All that remains is to add a DOF effect, aberration, noise, vignetting, and do some final color correcting. We could do this in Photoshop via plugins, but we're going to do it in Nuke instead. For the DOF effect, we have a ZDepth pass. We need to add the ZDepth pass as an additional channel. Do this with a ShuffleCopy node. Connect input 2 with Glow, and input 1 with our ZDepth pass. In the parameters dialog box of the ShuffleCopy node, from the list, choose "new" (Fig.33).
In the New Layer window, set a unique name for the new channel (ZDepth). The channel names are very important in Nuke. It is necessary to avoid duplication, so give them meaningful names so that you can find them easily. Click on the rgba below Auto. In the Channels lines will appear: red, green, blue, alpha etc. Erase all except the red one. In the settings tab of the ShuffleCopy node, put crosses in according to the scheme shown in Fig.34.
The logic is that we have rgb (Pontiac) in the second channel, and in the first channel we have a black and white map of the depth of the scene (ZDepth). The depth channel is transferred into the red channel and is added to the basic rgb channels.
And now in the Viewer tab from the drop-down menu besides rgb we also have a ZDepth channel (Fig.35).
Now we can add a ZBlur node, by going to Filter > ZBlur, and get the effect of blur depth (Fig.36).
We can see that the whole scene is now blurry. We need to set the channel, which will be a basis for blurring, by selecting from the drop-down list. We use ZDepth.red. Activate the focal-plane setup; it will help us to understand where the image will become sharp and where blurry. The viewer will turned blue (Fig.37).
By changing the value of the focus plane (C) and depth of field, the screen color will change and red and green areas will appear. Green areas correspond to areas of the image where it will be sharp, red to the transition area, and blue to the blurry areas of the image (Fig.38).
Turn off the focal plane setup and you'll see that the background is blurry and the rest is sharp. This is what we wanted (Fig.39). By increasing the value of the size parameter we can increase the effect.

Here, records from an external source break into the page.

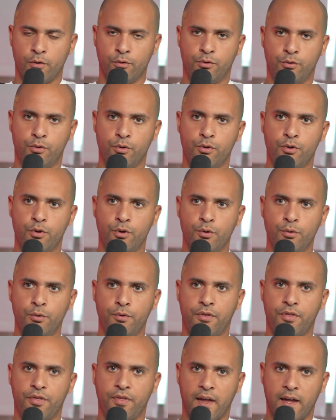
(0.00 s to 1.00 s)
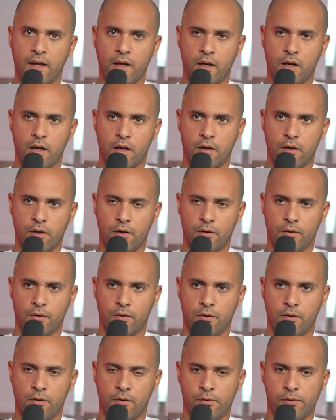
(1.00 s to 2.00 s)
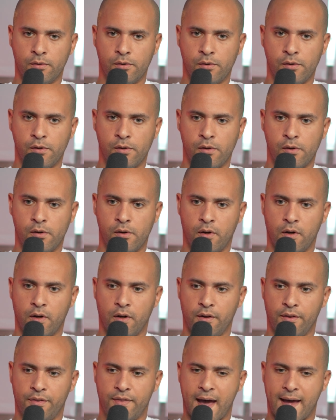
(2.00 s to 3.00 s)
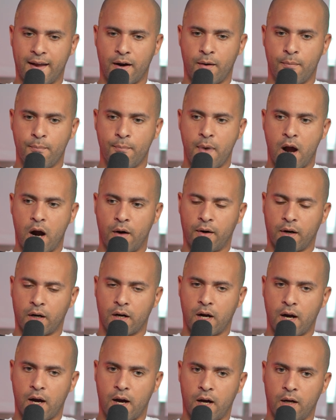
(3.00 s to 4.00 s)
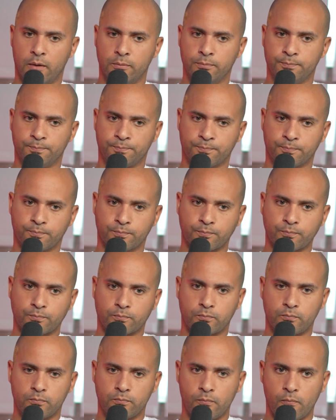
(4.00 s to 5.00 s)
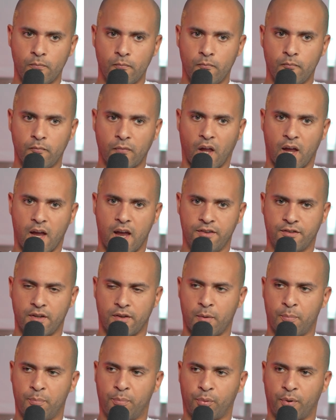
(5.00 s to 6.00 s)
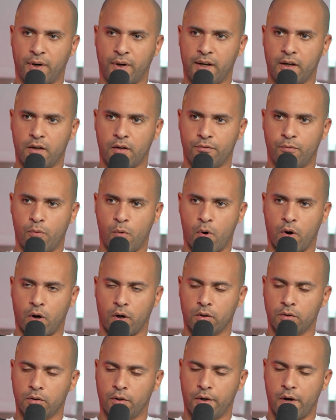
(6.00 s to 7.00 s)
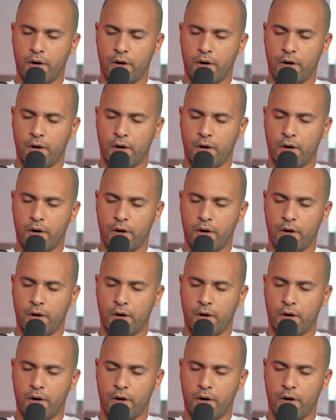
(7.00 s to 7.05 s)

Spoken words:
Do you think that America is on the brink of war or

Add aberration. To get two channel flows, in one stream remove green, and in the other remove red and blue, then apply transformation. Add a Remove node to a scene (Channels > Remove node). From the drop-down menu, select rgb and select green. In this flow, only green is left. Copy the Remove node and connect it with the ZBlure node. Turn on green, and turn off red and blue. In this flow we have removed the green. Now we need to connect our flows using Merge (operation set to plus) (Fig.40).
We need to apply a Transform node (T). Move and resize this a little bit (Fig.41).
Add noise by going to Draw > Grain. From the preset, I've chosen Kodak GT5274. I like it, but I've reduced the grain and the effect noise (Fig.42).
Also we need the effect of vignetting. Add Draw > Radial and set the size to 2000 x 1333. Through Merge, set the operation to overlay and mix to 0.70 (Fig.43).
As well, add ColorCorrection with the following settings (Fig.44).
We need to save everything in one file with the help of Image > Write. We must specify the path and format, and set the frame rate to 1-1 for the render, then everything is ready (Fig.45).
The whole scheme can be used for other angles (Fig.46).
And that's the end of the project. I hope you found this tutorial useful. Nuke is a good option for rendering and compositing - it's all just matter of taste and preference. Good look and thanks for your attention (Fig.47).